Prompt: Below, locate the line that contains "[15:08.77-15:09.67]". Repeat exactly from that line to the line that contains "[15:19.57-15:20.07]", inclusive, leaving out the pictures.

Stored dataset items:
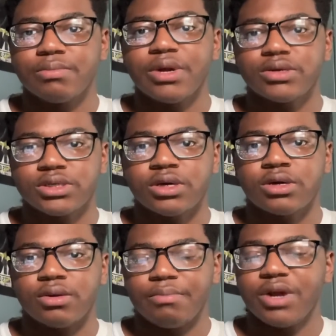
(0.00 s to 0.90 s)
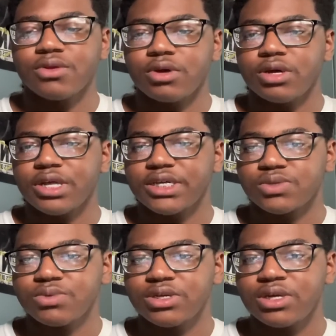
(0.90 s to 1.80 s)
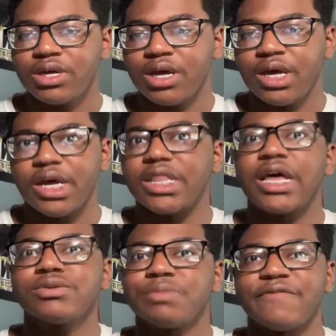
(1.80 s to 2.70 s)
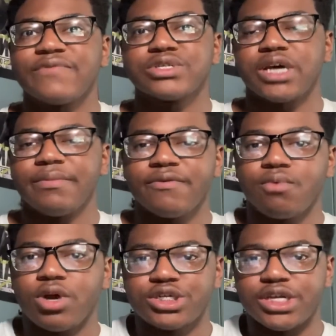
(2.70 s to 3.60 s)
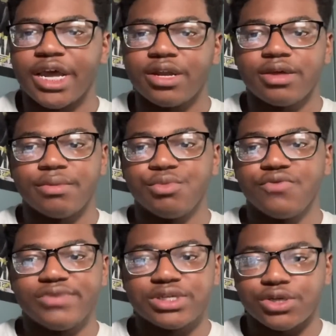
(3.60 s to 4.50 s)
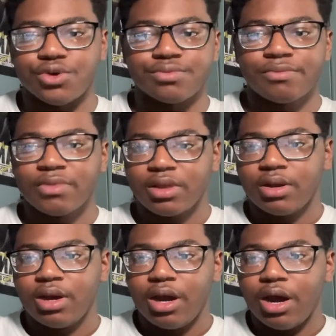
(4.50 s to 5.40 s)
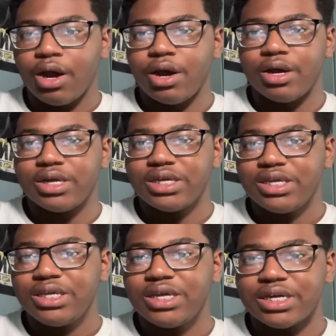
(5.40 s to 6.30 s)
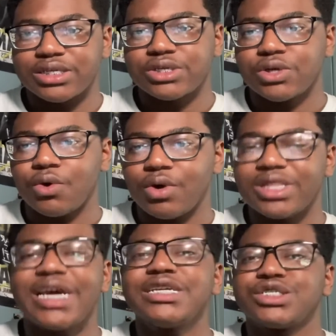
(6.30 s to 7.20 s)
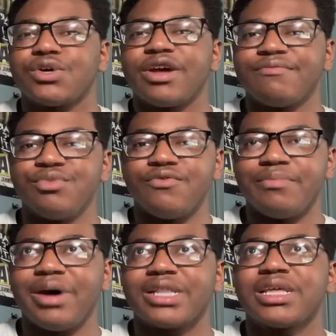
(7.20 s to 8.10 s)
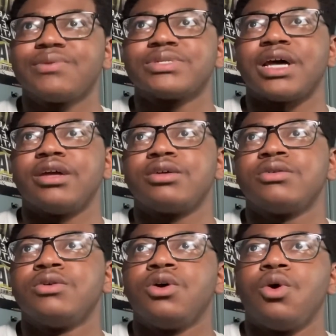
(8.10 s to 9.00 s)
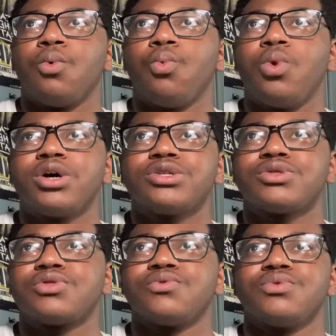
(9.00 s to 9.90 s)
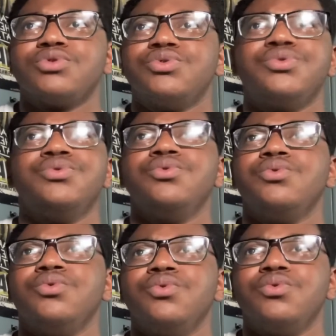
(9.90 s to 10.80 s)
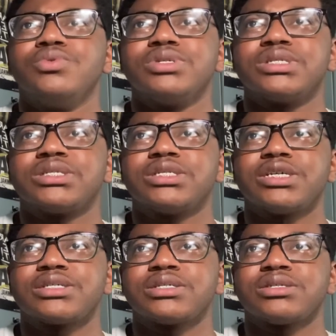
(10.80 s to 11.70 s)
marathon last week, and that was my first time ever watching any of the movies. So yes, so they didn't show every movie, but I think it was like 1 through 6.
==
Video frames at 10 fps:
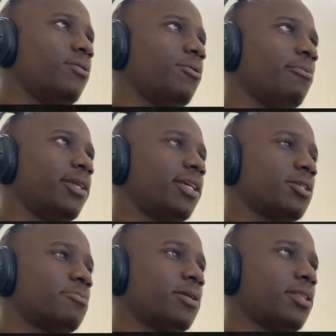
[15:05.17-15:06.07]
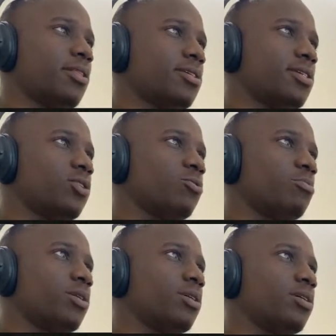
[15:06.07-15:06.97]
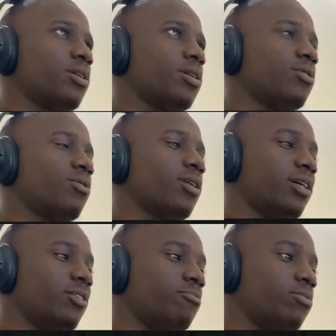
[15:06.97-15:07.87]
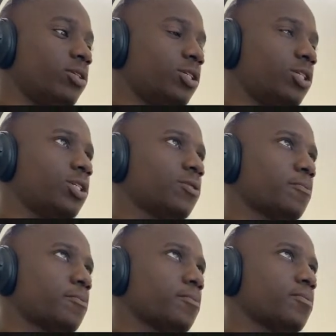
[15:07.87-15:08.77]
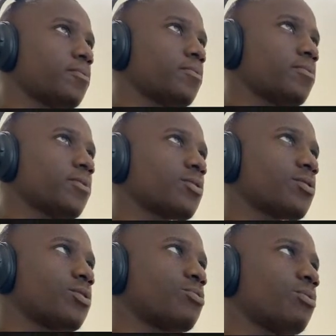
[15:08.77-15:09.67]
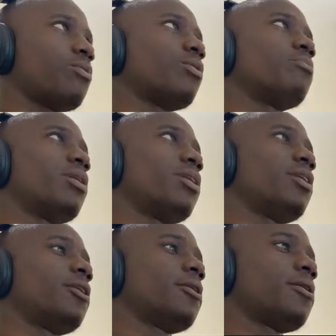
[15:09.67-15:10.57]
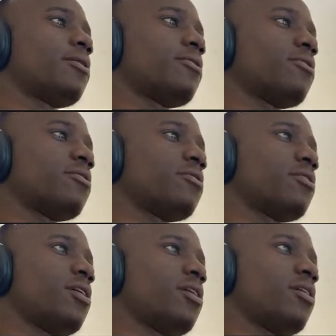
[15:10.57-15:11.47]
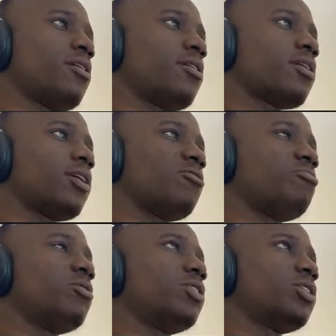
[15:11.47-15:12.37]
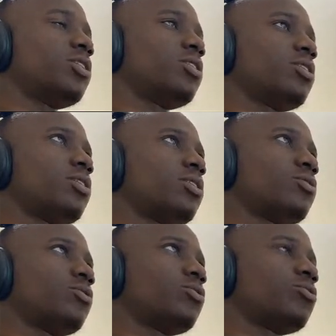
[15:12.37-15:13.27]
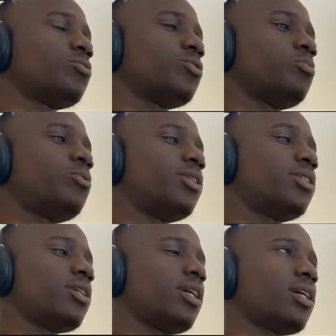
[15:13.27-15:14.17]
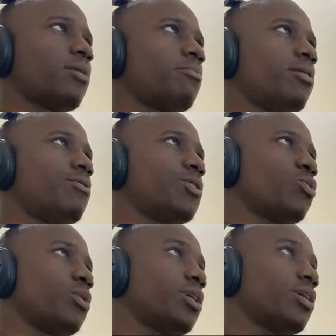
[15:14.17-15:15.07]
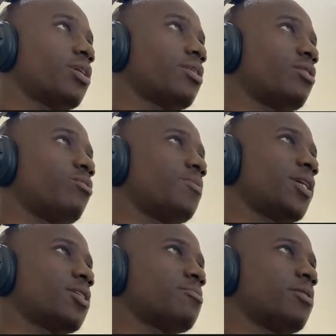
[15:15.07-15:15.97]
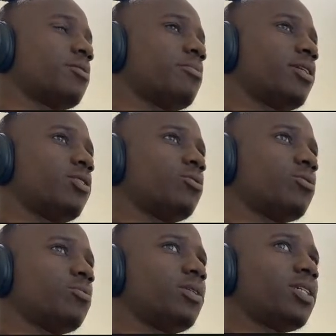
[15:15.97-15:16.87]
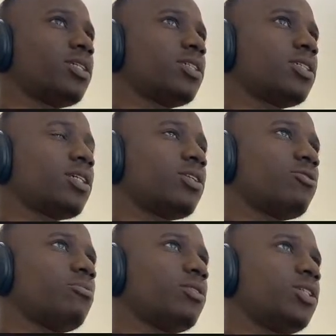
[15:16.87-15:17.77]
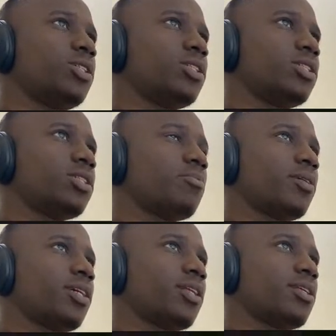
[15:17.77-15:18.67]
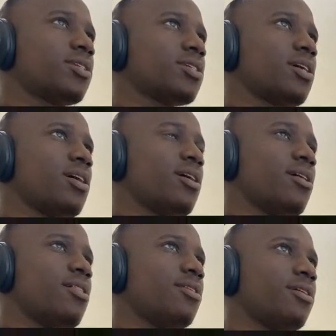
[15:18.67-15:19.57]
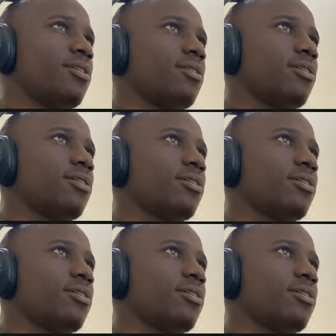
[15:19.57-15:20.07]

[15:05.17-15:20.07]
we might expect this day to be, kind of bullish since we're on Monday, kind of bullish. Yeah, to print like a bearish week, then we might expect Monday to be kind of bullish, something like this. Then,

Reply:
[15:08.77-15:09.67]
[15:09.67-15:10.57]
[15:10.57-15:11.47]
[15:11.47-15:12.37]
[15:12.37-15:13.27]
[15:13.27-15:14.17]
[15:14.17-15:15.07]
[15:15.07-15:15.97]
[15:15.97-15:16.87]
[15:16.87-15:17.77]
[15:17.77-15:18.67]
[15:18.67-15:19.57]
[15:19.57-15:20.07]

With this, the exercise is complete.